I tend to like explanations of directory architecture, as documentation within the source (so not in the docs/, but rather as a README item). A project's directory structure becomes second nature after a while developing on a project, so I do see some advantage for newcomers to having something like this instead of learning what is where the hard way.

That said, I see a few problems: such explainers of dir structure tend to fall out of date with no-one realizing it for a few months, so I'm more in favour of something being generated from the package-level comments of each directory. What do you see as most useful?

moul commented 3 months ago

Agreeing with @thehowl, this file makes sense but should be generated. We should focus on writing good documentation in comments and look more frequently at our generated godoc web page.

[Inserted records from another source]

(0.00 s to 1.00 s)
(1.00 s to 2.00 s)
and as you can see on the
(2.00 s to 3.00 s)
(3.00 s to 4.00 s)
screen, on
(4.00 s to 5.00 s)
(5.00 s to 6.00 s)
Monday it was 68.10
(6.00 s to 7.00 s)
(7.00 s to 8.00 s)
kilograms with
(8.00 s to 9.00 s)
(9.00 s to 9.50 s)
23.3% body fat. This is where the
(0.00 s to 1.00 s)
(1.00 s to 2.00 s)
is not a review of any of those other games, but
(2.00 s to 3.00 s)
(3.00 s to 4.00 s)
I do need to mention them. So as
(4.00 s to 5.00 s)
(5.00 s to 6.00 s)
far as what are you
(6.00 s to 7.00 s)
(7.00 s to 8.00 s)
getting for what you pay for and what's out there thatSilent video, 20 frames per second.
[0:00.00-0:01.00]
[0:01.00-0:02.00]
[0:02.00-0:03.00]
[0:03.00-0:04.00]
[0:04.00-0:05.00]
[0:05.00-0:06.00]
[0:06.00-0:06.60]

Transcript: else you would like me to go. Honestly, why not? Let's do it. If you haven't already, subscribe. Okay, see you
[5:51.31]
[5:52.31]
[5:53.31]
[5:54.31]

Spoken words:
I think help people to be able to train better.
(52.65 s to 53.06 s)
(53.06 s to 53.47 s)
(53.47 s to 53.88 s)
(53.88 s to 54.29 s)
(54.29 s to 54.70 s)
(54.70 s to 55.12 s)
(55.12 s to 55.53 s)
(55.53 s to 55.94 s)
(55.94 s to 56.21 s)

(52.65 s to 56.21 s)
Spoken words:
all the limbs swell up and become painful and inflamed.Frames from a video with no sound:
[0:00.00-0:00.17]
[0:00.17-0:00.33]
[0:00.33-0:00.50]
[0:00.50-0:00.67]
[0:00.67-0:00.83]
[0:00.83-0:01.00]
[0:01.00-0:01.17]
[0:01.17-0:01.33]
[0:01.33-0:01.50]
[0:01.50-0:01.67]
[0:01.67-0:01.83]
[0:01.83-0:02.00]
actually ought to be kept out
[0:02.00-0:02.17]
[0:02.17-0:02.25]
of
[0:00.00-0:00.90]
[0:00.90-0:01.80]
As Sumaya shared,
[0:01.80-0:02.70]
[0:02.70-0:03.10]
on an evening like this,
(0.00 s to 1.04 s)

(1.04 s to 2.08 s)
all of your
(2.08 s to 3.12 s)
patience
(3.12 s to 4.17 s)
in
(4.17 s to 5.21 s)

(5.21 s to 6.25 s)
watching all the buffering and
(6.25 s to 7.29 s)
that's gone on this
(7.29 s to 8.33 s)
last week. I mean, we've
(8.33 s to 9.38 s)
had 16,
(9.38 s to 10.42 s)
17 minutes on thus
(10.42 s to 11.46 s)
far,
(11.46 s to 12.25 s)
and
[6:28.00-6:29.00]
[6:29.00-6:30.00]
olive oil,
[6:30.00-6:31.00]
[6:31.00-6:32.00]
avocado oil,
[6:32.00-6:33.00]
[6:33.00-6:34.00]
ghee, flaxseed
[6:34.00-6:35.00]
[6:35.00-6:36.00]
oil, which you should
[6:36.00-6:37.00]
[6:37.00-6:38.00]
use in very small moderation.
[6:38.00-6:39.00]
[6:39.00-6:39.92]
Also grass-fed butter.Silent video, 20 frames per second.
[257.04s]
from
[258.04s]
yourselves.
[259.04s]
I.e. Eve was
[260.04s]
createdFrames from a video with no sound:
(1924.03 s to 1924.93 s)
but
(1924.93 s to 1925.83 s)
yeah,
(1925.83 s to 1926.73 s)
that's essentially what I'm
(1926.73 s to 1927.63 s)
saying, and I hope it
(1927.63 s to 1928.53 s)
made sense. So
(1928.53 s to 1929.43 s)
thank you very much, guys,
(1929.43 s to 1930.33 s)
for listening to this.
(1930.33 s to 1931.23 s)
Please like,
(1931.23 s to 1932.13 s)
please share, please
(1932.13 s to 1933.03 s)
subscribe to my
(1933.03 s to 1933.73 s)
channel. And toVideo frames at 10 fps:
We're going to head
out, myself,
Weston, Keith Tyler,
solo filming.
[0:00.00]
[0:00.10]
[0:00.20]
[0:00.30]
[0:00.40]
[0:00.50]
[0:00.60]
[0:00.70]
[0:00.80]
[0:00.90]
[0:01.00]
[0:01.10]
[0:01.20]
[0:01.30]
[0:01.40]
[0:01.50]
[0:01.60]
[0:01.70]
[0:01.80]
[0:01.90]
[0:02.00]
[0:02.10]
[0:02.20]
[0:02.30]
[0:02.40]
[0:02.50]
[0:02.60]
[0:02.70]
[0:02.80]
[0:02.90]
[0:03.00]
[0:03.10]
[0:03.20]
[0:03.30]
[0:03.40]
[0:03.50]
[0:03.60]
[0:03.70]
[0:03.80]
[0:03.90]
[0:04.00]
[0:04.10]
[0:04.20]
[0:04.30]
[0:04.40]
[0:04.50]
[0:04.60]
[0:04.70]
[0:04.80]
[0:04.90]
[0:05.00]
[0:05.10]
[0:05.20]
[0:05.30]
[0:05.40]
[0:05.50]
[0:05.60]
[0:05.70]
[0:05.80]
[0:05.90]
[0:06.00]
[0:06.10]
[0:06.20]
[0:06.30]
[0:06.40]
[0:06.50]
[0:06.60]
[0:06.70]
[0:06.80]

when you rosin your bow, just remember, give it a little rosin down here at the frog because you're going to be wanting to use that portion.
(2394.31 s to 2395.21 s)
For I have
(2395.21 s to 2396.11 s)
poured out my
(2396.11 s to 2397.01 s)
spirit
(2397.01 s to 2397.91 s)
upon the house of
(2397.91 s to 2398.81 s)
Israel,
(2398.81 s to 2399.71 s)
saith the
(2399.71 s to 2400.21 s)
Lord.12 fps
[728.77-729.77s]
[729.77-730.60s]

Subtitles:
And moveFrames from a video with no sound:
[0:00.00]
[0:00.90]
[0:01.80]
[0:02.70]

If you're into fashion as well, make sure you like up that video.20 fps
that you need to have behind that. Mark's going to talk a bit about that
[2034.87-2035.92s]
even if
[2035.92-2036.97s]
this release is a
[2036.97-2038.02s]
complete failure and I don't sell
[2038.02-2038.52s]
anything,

grepsuzette commented 3 months ago

I don't necessarily see the point of automated doc for this particular case. It's too much work and brings new problems (iatrogenic):

Compare:

Automated:

This system needs to be engineered in the first place, reviewed, tested, maintained. People are also more hesitant to make any change at all to the docs. Automation creates fears of inducing work for others (contributor dilemma: am I helping, or a burden for people doing the work).


Manual:

leohhhn commented 3 months ago

@grepsuzette

bob checks the generated docs (regularly, or when there's a problem or a remark), if not ok, bob edits the file(s) in subfolder to edit the one-liner part for the readme

I think that for this specific case automation is the way forward; code should be well commented and documented in the first place, so having automation just parsing this will be simple. We should default to writing good code comments when making PRs for anything.

So ideally, we could add a script to the CI that will generate the README on every PR that affects that specific folder, keeping everything up to date automatically.

From @thehowl's comment:

such explainers of dir structure tend to fall out of date with no-one realizing it for a few months

This has already happened in the past and we would like to avoid it, which automating this makes sense.

thehowl commented 2 weeks ago

Mhh, I think we should have here something like this: https://pkg.go.dev/std

Automatically generated, using a one-line explanation directly from the package-level godoc; collapsible or using visual hiearchy to distinguish directories.

Additionally, we can have some visual cues to manually configure the most important packages to know about.

We have a workflow that checks that running go generate creates no diffs in the repository, which we can use to make sure that with each PR the README's stay in sync.

Manual means that things will fall out of date, and then whoever wants to find out information has to follow the paper trail on the repository to find out what happened and what has been renamed to what. I've been there and done that; and honestly I prefer no information rather than incorrect information.

So, my suggestion is to make a tool that when invoked, gets a recursive list of packages and their related one-liner documentation, and then replaces content in a markdown file to have that structure. I'll close this PR and make this as an issue, as it is different from what you're doing here; you're welcome to take it up.